Iron, an essential micronutrient, plays an important role in cellular functions. To prevent deficiency, iron supplementation is universally recommended for preterm infants; nevertheless, assessment of newborn iron stores is not currently recommended. Both iron deficiency and iron excess early in life can have adverse effects on neurodevelopment and outcomes, and therefore sensitive and specific methods for evaluating iron status and determining optimal iron supplementation are essential. The current study aimed to evaluate iron status and iron-supplementation efficacy/toxicity in preterm infants using new laboratory methods, and to correlate iron status with clinical, nutritional, laboratory and therapeutic factors, and the amount of blood extracted and transfused.

We evaluated 50 very low birth weight (VLBW) preterm infants treated under standard protocols at the Emek Medical Center NICU, 26 (54%) male. Iron supplementation was administered enterally from 4 wk of age (4 mg elemental iron/kg body weight daily). Laboratory studies included CBC, reticulocyte count, reticulocyte hemoglobin (Hb) content, iron, transferrin, transferrin saturation, ferritin, erythropoietin, hepcidin, CRP and non-transferrin-bound iron (NTBI) (Aferrix, Israel). Samples were obtained at 3 different times during hospitalization: (-0) before starting oral iron supplementation, (-1) on d 4-7 of supplementation, and (-2) after at least 2 wk of supplementation. To better understand iron metabolism, the analyzed preterm population was divided into subgroups for comparison: infants who did not require blood transfusion (No-BT) vs. those who received one or more transfusions (BT); infants who did not show abnormal NTBI levels (≤0.19 μmol/L; No-NTBI) vs. those with abnormal NTBI levels (≥ 0.2 μmol/L in one or more samples; NTBI).

Mean birth weight of the studied infants was 1264.5 ± 342 g, gestational age 29.1 ± 2.5 wk, age at hospital discharge 57.6 ± 20 d and weight at discharge, 2412 ± 421 g. The BT group included 35 (70%) infants. The mean birth weight was lower in the BT vs. No-BT group (1199 ± 351 g vs. 1416±273 g, P = 0.04). Mean red blood cell, Hb, and hematocrit were higher in the BT vs. No-BT group. Conversely, mean platelet count, reticulocyte count, and erythropoietin were higher in the No-BT vs. BT group, suggesting an erythropoietic response to lower Hb levels and utilization of iron through effective erythropoiesis. In the BT group, mean serum iron, ferritin, transferrin saturation and hepcidin were higher, whereas transferrin was lower than in the No-BT group. This reflects increased iron burden induced by the transfusions, making NTBI more likely to develop with potential toxicity. Regarding NTBI, 34 (68%) of the infants were in the No-NTBI group, and 16 (32%) showed increased NTBI levels. The Δiron (sum of iron from diet, supplementation and transfusion minus iron output via blood extractions) before starting supplementation was significantly higher in the NTBI vs. No-NTBI group. Mean transferrin saturation at -0 was higher, whereas transferrin at -2 was lower in the NTBI vs. No-NTBI group, demonstrating a higher iron burden in NTBI infants. The odds of developing NTBI rose 7.2% for each percent increment in transferrin saturation at -0 (O.R. 1.072, 95% CI, 1.005-1.143, P = 0.036), and a cutoff of 26% at -0 gave 80% sensitivity and 41% specificity for the presence of NTBI (AUC 0.68).

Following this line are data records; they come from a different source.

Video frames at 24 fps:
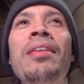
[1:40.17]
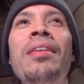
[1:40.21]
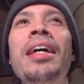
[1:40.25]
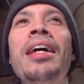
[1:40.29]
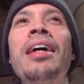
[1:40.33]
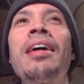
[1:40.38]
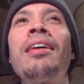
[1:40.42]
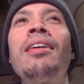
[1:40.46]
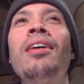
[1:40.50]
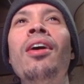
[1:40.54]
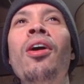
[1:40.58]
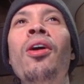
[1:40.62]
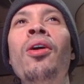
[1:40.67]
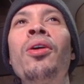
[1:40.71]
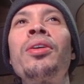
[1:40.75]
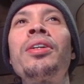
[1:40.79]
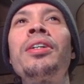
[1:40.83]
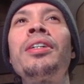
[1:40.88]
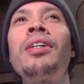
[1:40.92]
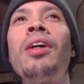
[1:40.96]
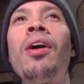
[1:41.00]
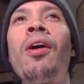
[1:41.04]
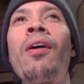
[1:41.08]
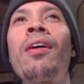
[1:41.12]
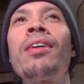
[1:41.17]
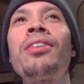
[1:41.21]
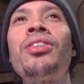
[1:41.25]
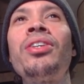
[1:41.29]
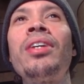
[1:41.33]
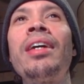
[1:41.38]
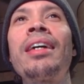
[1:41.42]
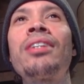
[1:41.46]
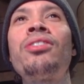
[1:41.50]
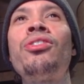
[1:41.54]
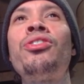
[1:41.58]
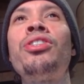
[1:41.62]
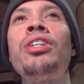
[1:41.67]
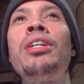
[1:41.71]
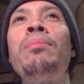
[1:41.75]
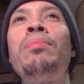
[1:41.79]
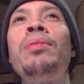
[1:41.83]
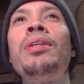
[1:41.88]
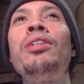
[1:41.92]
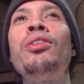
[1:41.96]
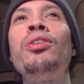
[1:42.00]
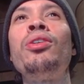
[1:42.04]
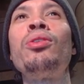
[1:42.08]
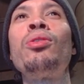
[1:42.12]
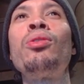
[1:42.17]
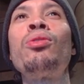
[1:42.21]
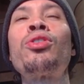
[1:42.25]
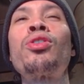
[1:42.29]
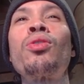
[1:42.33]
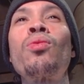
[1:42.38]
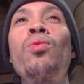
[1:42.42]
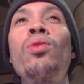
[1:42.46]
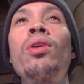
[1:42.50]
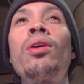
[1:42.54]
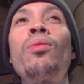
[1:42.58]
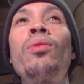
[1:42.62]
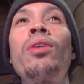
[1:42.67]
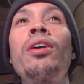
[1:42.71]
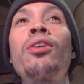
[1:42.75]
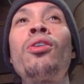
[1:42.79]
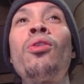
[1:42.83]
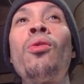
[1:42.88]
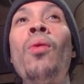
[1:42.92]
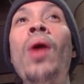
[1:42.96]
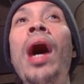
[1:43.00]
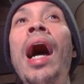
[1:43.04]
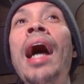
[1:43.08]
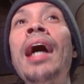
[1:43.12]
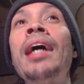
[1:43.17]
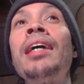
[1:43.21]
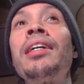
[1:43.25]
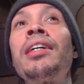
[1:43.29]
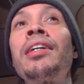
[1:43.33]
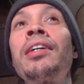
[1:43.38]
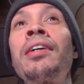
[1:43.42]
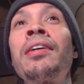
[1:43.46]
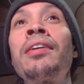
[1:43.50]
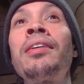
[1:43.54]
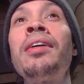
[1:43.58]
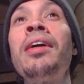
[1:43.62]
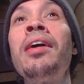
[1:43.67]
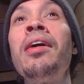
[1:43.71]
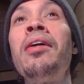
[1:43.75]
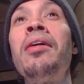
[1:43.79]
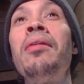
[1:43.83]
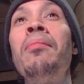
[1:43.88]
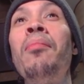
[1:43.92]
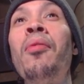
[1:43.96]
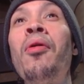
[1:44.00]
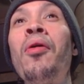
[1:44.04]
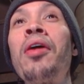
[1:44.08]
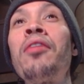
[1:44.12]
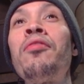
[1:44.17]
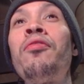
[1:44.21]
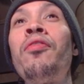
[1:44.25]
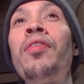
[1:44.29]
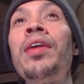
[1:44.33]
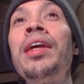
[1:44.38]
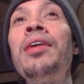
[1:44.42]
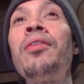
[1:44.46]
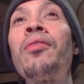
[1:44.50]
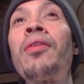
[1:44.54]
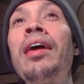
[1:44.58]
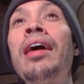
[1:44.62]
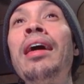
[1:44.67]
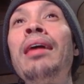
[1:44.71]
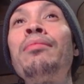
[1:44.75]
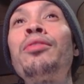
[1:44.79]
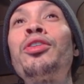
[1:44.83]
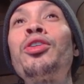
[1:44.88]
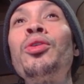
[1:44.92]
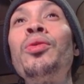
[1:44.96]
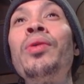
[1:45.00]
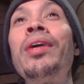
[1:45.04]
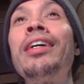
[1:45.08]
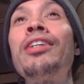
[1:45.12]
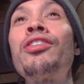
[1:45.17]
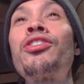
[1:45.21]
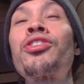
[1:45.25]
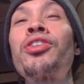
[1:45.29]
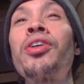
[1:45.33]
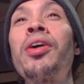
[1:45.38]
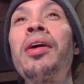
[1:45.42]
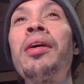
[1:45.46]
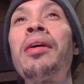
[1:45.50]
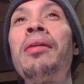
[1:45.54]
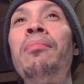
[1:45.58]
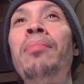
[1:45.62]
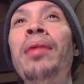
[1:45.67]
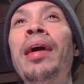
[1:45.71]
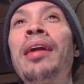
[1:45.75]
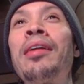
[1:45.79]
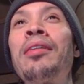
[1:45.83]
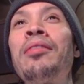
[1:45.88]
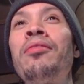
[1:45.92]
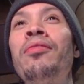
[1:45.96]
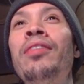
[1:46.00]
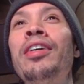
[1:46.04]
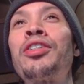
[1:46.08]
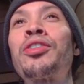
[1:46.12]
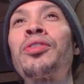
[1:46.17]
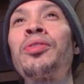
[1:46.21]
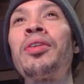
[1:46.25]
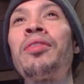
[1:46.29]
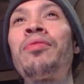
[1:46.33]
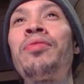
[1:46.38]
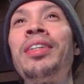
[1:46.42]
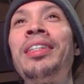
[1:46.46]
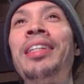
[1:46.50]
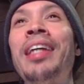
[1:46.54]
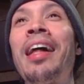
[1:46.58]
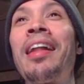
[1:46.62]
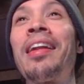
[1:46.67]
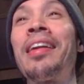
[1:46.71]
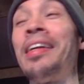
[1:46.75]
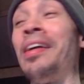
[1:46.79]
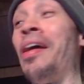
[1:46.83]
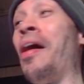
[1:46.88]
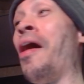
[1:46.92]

here, older RTX GPUs will require more VRAM to ensure better visual fidelity.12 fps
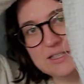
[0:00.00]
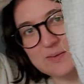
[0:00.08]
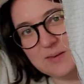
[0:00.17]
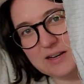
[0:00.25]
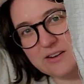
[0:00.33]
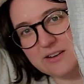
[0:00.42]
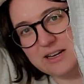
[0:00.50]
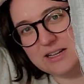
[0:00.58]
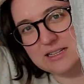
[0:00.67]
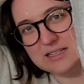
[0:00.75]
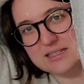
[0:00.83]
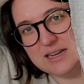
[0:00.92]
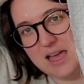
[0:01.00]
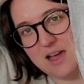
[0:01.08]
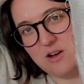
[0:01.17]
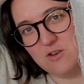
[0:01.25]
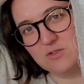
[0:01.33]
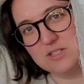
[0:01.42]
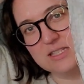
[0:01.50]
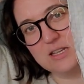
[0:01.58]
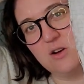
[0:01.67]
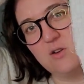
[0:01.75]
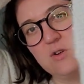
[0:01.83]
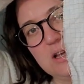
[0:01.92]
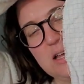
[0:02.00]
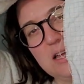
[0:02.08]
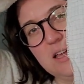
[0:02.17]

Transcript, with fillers: is where it is now. So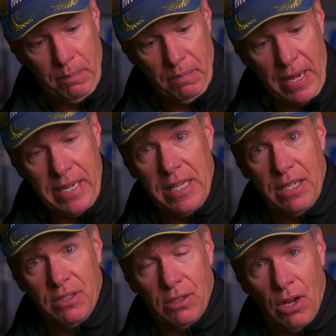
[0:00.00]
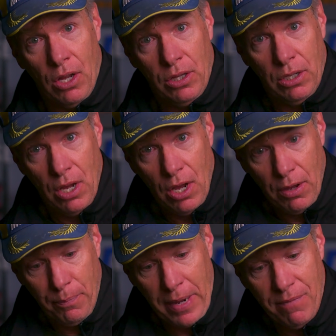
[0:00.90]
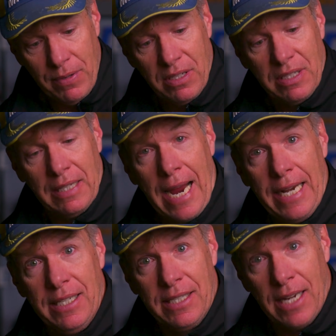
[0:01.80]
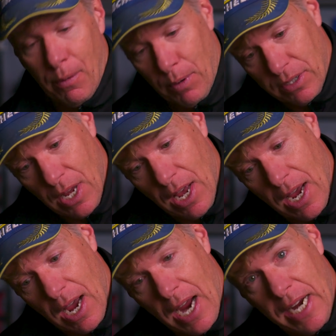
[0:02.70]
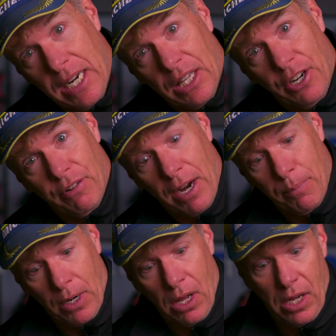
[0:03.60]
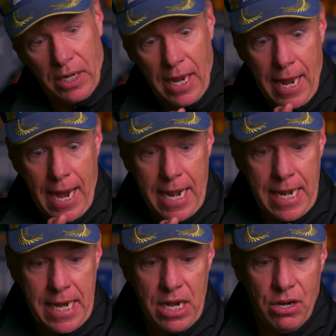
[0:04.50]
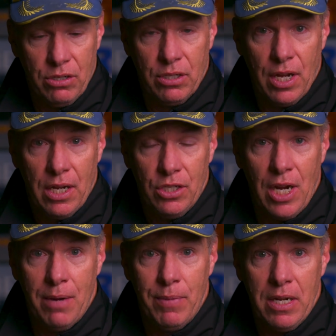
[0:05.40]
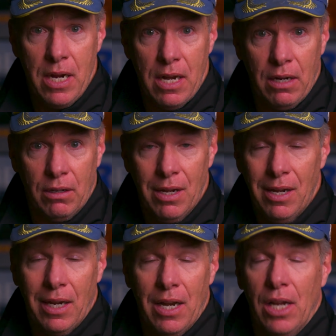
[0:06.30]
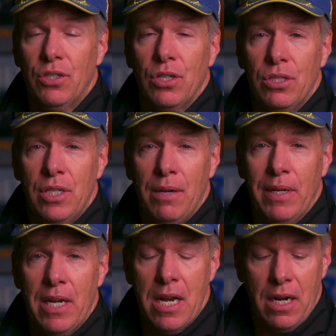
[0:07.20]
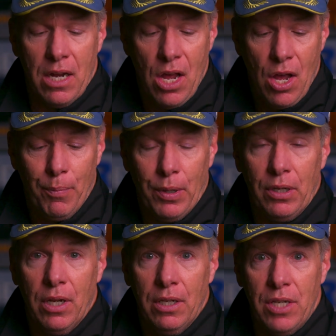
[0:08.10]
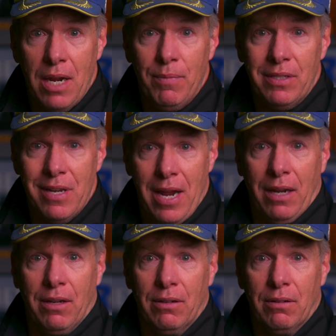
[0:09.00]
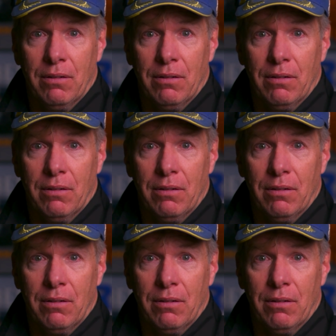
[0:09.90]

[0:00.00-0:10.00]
like this on the pavement, sliding sideways. I clear Greg McCulloch, and here's Jamie Keating. And not just Jamie Keating, but Jamie's neck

Thus VLBW infants show evidence of regulatory mechanisms for iron homeostasis and iron utilization for erythropoiesis; however, the protective responses are not developed enough to limit the appearance of circulating free iron with potential toxic effects. Neither adverse effects nor presence of NTBI were associated with enteral iron supplementation. Premature infants who received blood transfusions had a positive iron balance, higher Hb and ferritin levels, and reduced erythropoiesis. Consequently, these babies are more likely to develop free iron. Conventional biomarkers are effective for evaluating iron status in VLBW infants. Transferrin saturation seems to be the most reliable and "physiological" biomarker, and a potential predictor of abnormal NTBI levels. These findings support an individualized approach to iron supplementation based on the characteristics of the specific preterm infant while taking into consideration past need for blood transfusion and the infant's iron status.

Disclosures

No relevant conflicts of interest to declare.